5.1 Designing a basic treemap

ggplot(data=realis2018_selected, 
       aes(area = `Total Unit Sold`,
           fill = `Median Unit Price ($ psm)`),
       layout = "scol",
       start = "bottomleft") + 
  geom_treemap() +
  scale_fill_gradient(low = "light blue", high = "blue")

5.2 Defining hierarchy

We can group by planning region.

ggplot(data=realis2018_selected, 
       aes(area = `Total Unit Sold`,
           fill = `Median Unit Price ($ psm)`,
           subgroup = `Planning Region`),
       start = "topleft") + 
  geom_treemap()

Similarly, we can also group by planning area, or other variables.

ggplot(data=realis2018_selected, 
       aes(area = `Total Unit Sold`,
           fill = `Median Unit Price ($ psm)`,
           subgroup = `Planning Region`,
           subgroup2 = `Planning Area`)) + 
  geom_treemap()

We can also have boundary lines to separate the areas better.

ggplot(data=realis2018_selected, 
       aes(area = `Total Unit Sold`,
           fill = `Median Unit Price ($ psm)`,
           subgroup = `Planning Region`,
           subgroup2 = `Planning Area`)) + 
  geom_treemap() +
  geom_treemap_subgroup2_border(colour = "gray40",
                                size = 2) +
  geom_treemap_subgroup_border(colour = "gray20")

6 Designing Interactive Treemap using d3treeR

6.1 Installing d3treeR package

d3treeR is not on CRAN so we have to take a different route in installing.

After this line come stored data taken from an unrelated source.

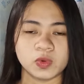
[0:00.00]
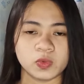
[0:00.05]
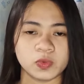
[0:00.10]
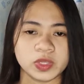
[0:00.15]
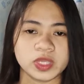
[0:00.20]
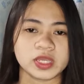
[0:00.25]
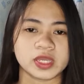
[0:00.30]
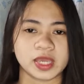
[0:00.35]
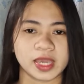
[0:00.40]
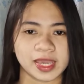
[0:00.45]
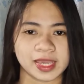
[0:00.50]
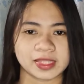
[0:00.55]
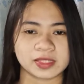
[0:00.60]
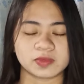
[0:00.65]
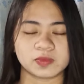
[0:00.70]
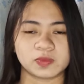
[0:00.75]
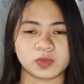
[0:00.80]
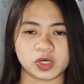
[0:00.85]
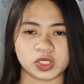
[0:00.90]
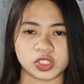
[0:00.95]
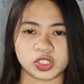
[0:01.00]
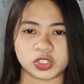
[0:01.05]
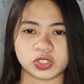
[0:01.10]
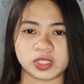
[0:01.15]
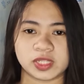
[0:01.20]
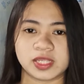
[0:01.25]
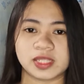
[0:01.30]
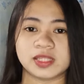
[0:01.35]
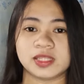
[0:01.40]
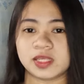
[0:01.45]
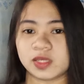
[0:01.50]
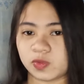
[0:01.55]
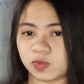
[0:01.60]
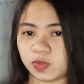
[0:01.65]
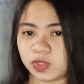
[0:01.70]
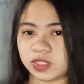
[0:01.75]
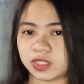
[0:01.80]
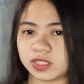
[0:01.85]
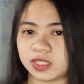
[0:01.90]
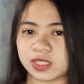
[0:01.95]
Week 8 module in
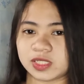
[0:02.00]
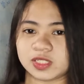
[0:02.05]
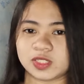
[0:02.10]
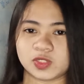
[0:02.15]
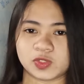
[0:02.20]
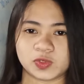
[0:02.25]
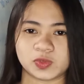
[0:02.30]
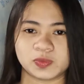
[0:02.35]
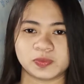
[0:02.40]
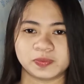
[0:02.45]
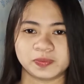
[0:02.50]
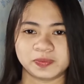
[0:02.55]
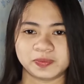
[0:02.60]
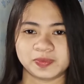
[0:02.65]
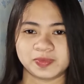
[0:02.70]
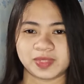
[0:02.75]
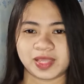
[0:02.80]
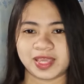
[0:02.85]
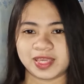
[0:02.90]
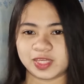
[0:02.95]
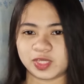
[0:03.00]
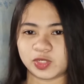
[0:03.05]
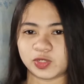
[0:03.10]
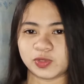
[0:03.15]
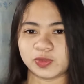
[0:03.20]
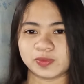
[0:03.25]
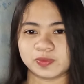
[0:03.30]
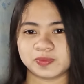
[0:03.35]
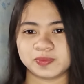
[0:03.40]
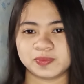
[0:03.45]
Linguistics 2. Thank you.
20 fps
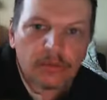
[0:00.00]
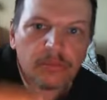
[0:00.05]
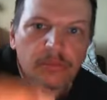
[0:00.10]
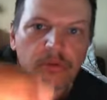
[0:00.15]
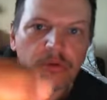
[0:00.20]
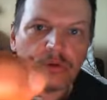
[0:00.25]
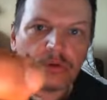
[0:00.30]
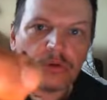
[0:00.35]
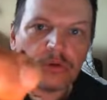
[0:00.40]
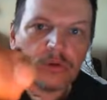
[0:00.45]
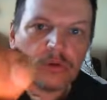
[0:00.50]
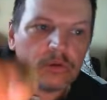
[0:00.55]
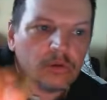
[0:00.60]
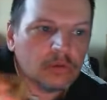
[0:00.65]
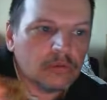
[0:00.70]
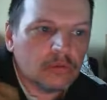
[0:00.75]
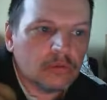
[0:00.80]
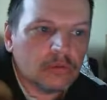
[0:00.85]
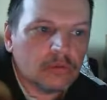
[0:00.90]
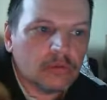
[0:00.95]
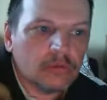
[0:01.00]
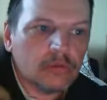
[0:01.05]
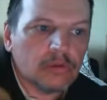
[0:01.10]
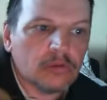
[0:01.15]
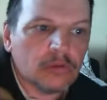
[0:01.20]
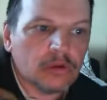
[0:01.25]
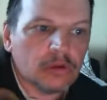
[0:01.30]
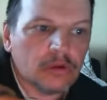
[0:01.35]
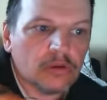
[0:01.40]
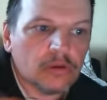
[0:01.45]
But you got
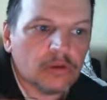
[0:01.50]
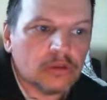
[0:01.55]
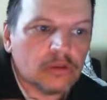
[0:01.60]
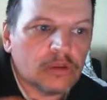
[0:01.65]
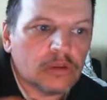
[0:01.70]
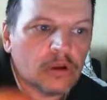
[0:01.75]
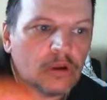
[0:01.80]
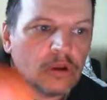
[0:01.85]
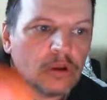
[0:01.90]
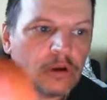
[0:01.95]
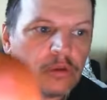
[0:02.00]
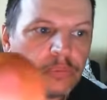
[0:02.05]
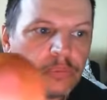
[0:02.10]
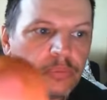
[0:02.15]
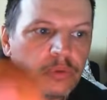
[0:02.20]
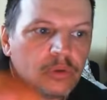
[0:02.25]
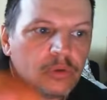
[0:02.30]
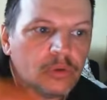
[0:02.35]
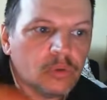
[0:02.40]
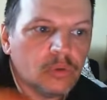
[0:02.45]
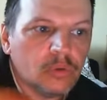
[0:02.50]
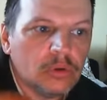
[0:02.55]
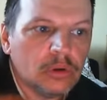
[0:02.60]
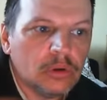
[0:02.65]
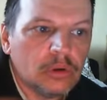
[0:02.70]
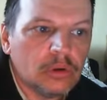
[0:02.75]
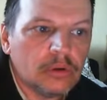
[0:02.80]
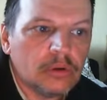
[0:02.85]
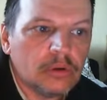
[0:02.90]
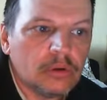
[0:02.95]
like a dark blue
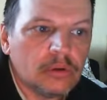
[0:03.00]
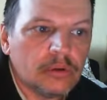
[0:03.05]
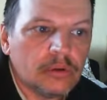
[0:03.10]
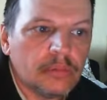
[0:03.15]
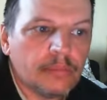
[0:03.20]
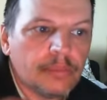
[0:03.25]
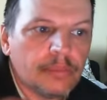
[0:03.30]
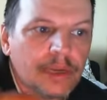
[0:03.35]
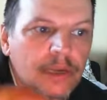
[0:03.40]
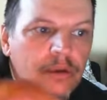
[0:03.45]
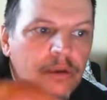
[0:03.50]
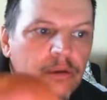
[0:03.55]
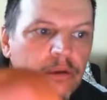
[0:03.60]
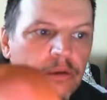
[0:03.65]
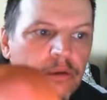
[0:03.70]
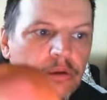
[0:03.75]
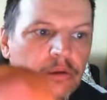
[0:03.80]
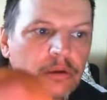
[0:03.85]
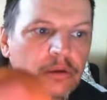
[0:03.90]
maggot,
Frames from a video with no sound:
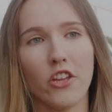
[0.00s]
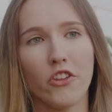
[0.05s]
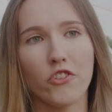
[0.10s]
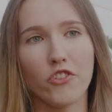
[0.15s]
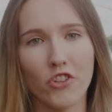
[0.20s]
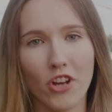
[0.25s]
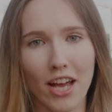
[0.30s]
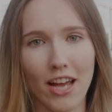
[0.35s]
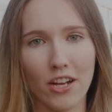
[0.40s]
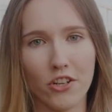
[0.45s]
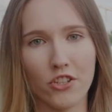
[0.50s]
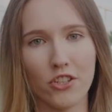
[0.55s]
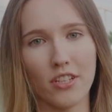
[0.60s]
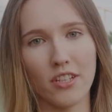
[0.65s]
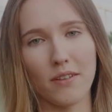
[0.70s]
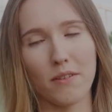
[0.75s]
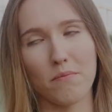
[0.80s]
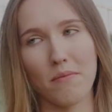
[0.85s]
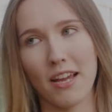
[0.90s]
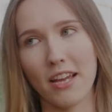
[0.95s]
charged
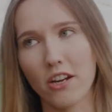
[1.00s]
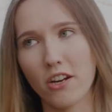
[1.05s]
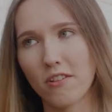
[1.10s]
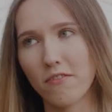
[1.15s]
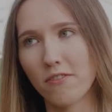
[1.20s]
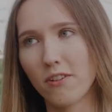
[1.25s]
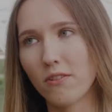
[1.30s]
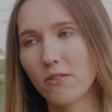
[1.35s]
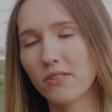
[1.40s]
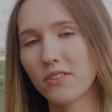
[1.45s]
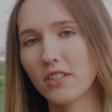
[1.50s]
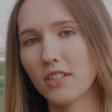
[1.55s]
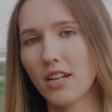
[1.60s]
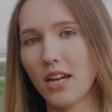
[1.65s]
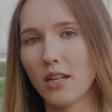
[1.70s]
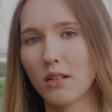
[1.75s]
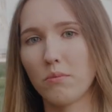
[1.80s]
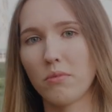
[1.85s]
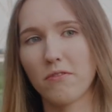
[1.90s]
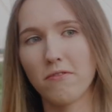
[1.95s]
the microphone the
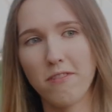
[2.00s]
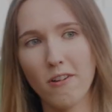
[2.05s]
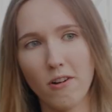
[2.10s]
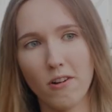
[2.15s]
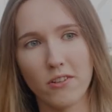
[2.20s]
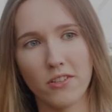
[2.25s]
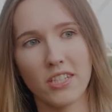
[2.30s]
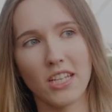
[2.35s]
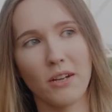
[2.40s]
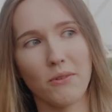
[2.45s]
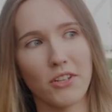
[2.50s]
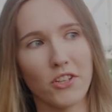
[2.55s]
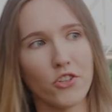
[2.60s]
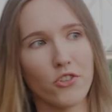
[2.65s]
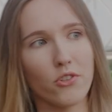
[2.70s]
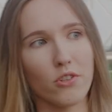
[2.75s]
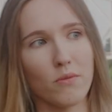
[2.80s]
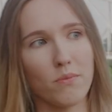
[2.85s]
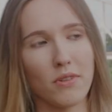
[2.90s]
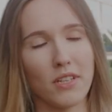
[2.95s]
night before, so it
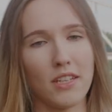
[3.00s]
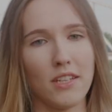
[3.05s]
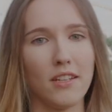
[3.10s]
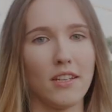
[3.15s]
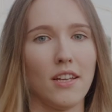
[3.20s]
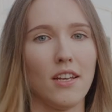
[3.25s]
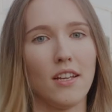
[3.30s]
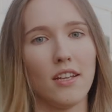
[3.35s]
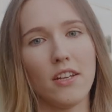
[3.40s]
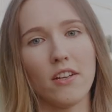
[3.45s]
should be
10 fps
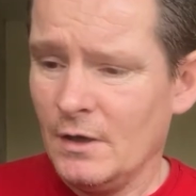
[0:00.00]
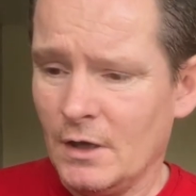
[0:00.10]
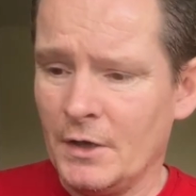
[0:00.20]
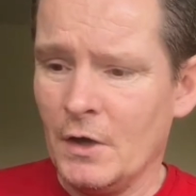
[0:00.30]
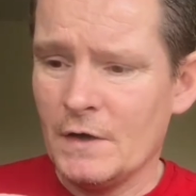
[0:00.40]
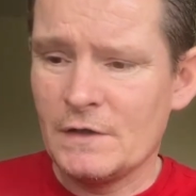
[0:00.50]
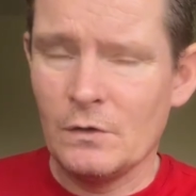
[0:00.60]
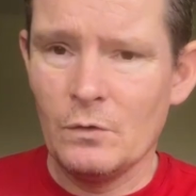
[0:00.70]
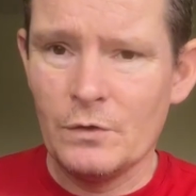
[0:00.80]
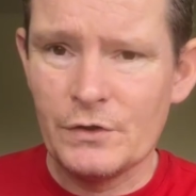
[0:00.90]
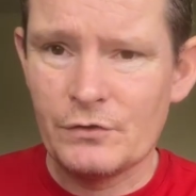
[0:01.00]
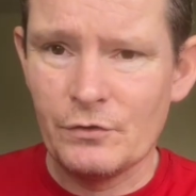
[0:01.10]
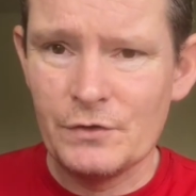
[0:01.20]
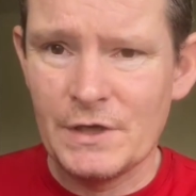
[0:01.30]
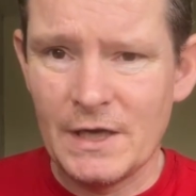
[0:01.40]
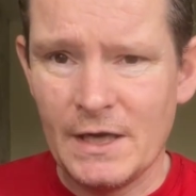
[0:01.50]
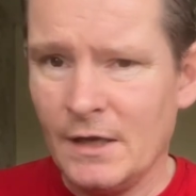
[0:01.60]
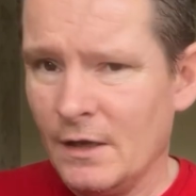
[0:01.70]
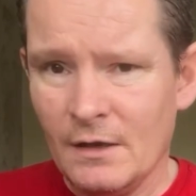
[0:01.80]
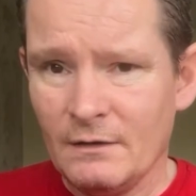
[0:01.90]
I noticed that all the screws here,
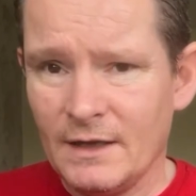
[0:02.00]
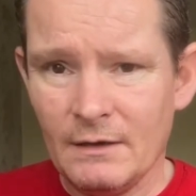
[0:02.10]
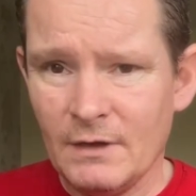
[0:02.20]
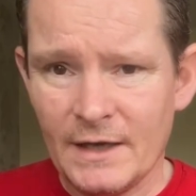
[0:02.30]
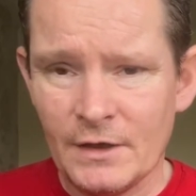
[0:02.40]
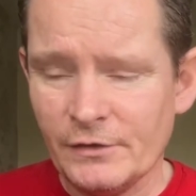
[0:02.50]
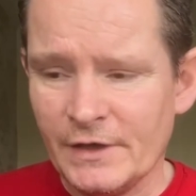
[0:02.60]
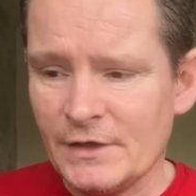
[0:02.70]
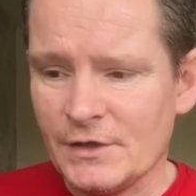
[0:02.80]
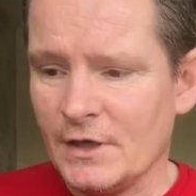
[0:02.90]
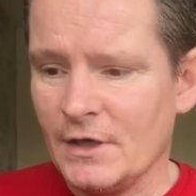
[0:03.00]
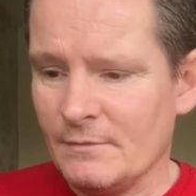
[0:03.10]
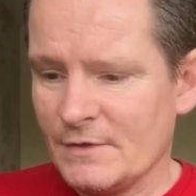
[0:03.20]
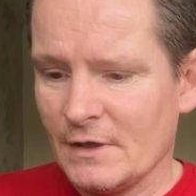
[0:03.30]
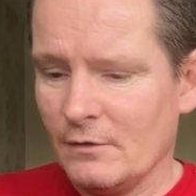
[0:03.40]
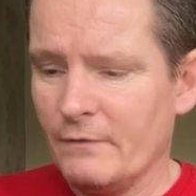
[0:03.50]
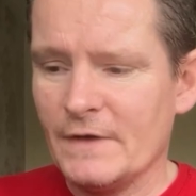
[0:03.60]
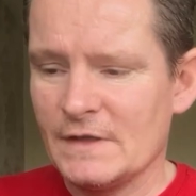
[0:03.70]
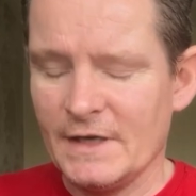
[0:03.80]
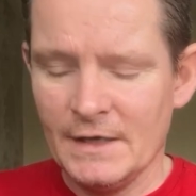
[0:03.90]
they had no tension in them, so
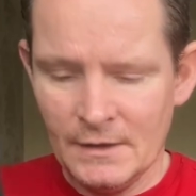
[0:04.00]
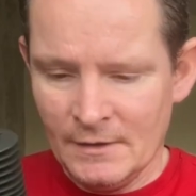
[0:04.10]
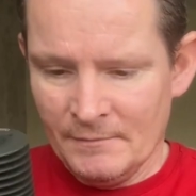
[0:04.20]
obviously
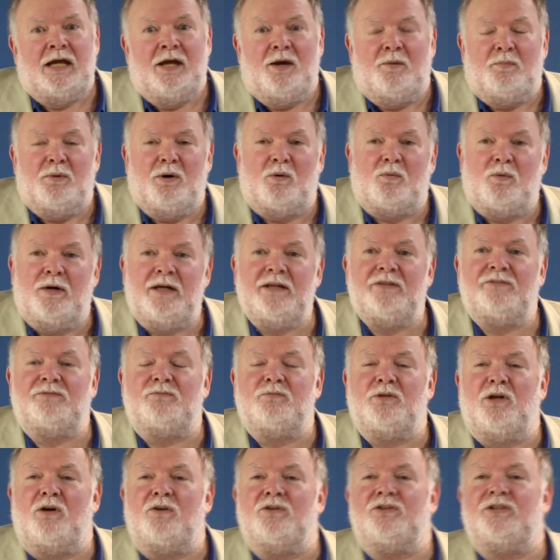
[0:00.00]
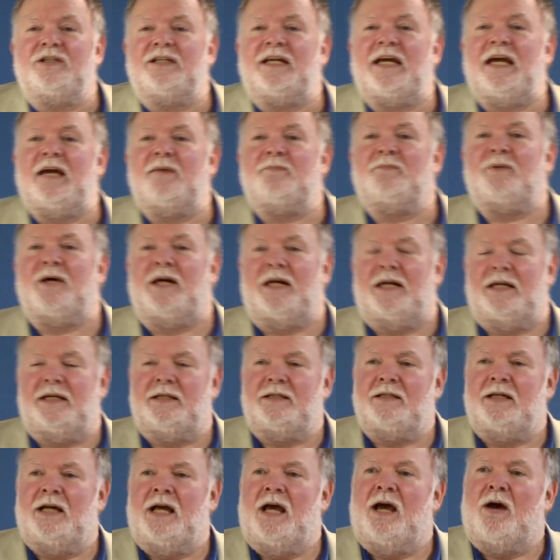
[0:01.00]
But we launched a
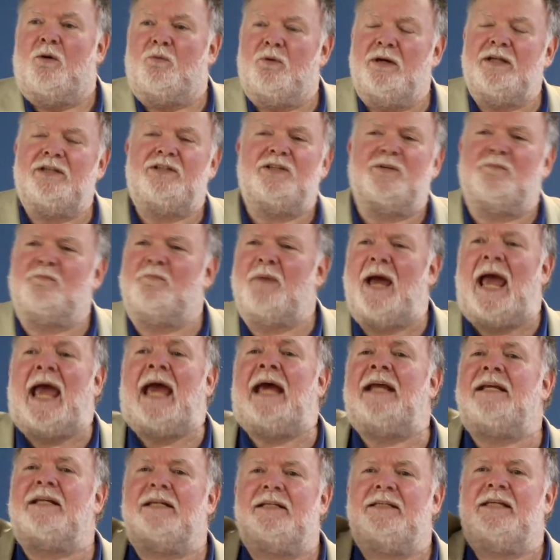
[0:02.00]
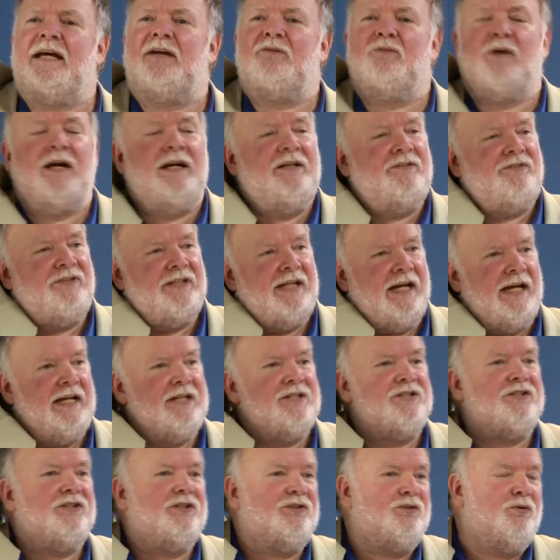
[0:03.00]
campaign we demanded they raise the
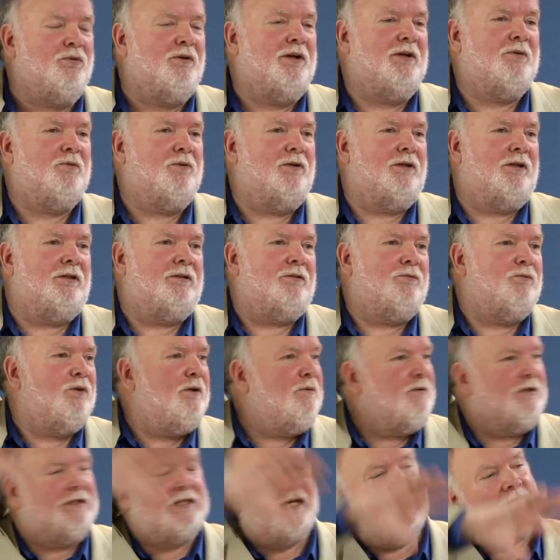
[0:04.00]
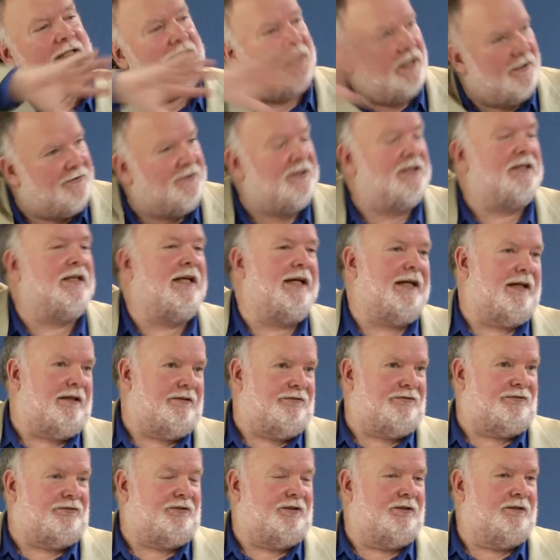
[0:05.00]
age to 21. We would take nothing
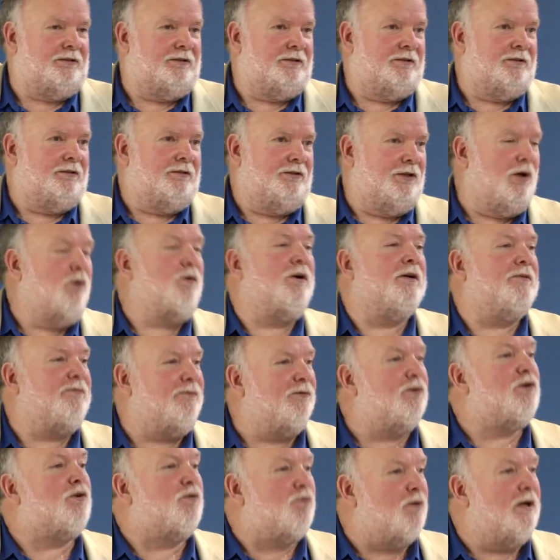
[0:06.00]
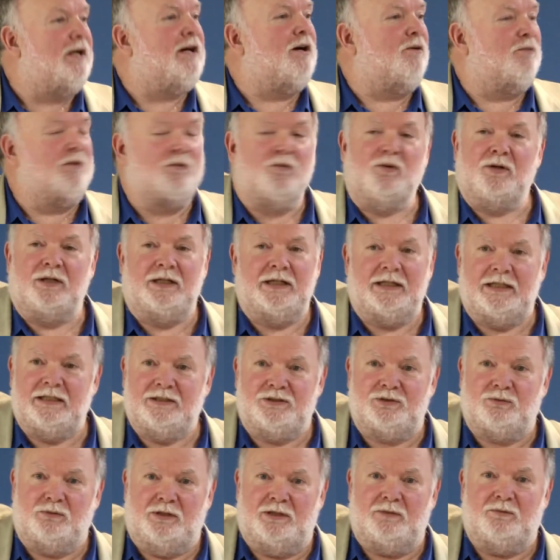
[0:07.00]
less, knowing full well we weren't going to get
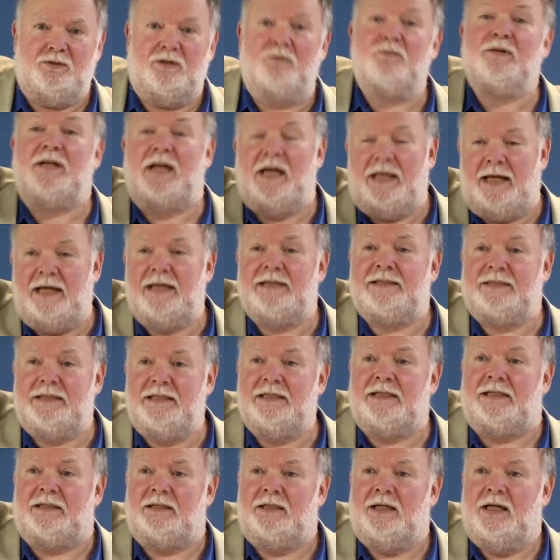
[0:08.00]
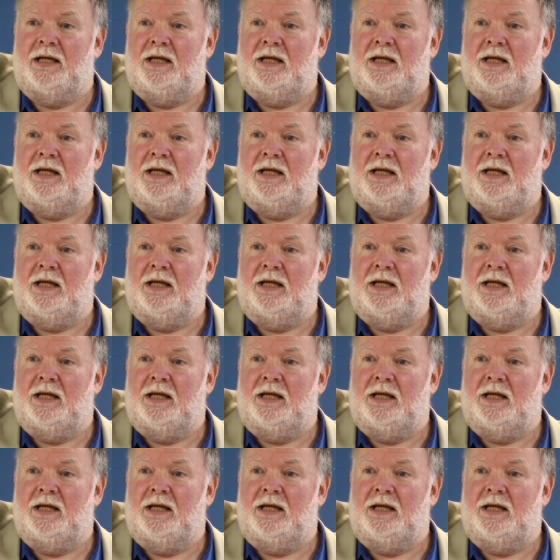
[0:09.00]
21. We got 18.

install.packages("devtools")
library(devtools)
install_github("timelyportfolio/d3treeR")
library(d3treeR)

6.2 Designing an Interactive Treemap

treemap() is used to generate a static treemap.

tm <- treemap(realis2018_summarised,
        index=c("Planning Region", "Planning Area"),
        vSize="Total Unit Sold",
        vColor="Median Unit Price ($ psm)",
        type="value",
        title="Private Residential Property Sold, 2017",
        title.legend = "Median Unit Price (S$ per sq. m)"
        )

d3tree() is used to build and interactive treemap.

d3tree(tm,rootname = "Singapore" )
SingaporeCentral RegionEast RegionNorth East RegionNorth RegionWest Region

7 Reflections

Treemaps are good to visualize the ratios of numbers matching each criteria. This is one of the more aesthetic visualizations, in my opinion. However, I haven’t used it much.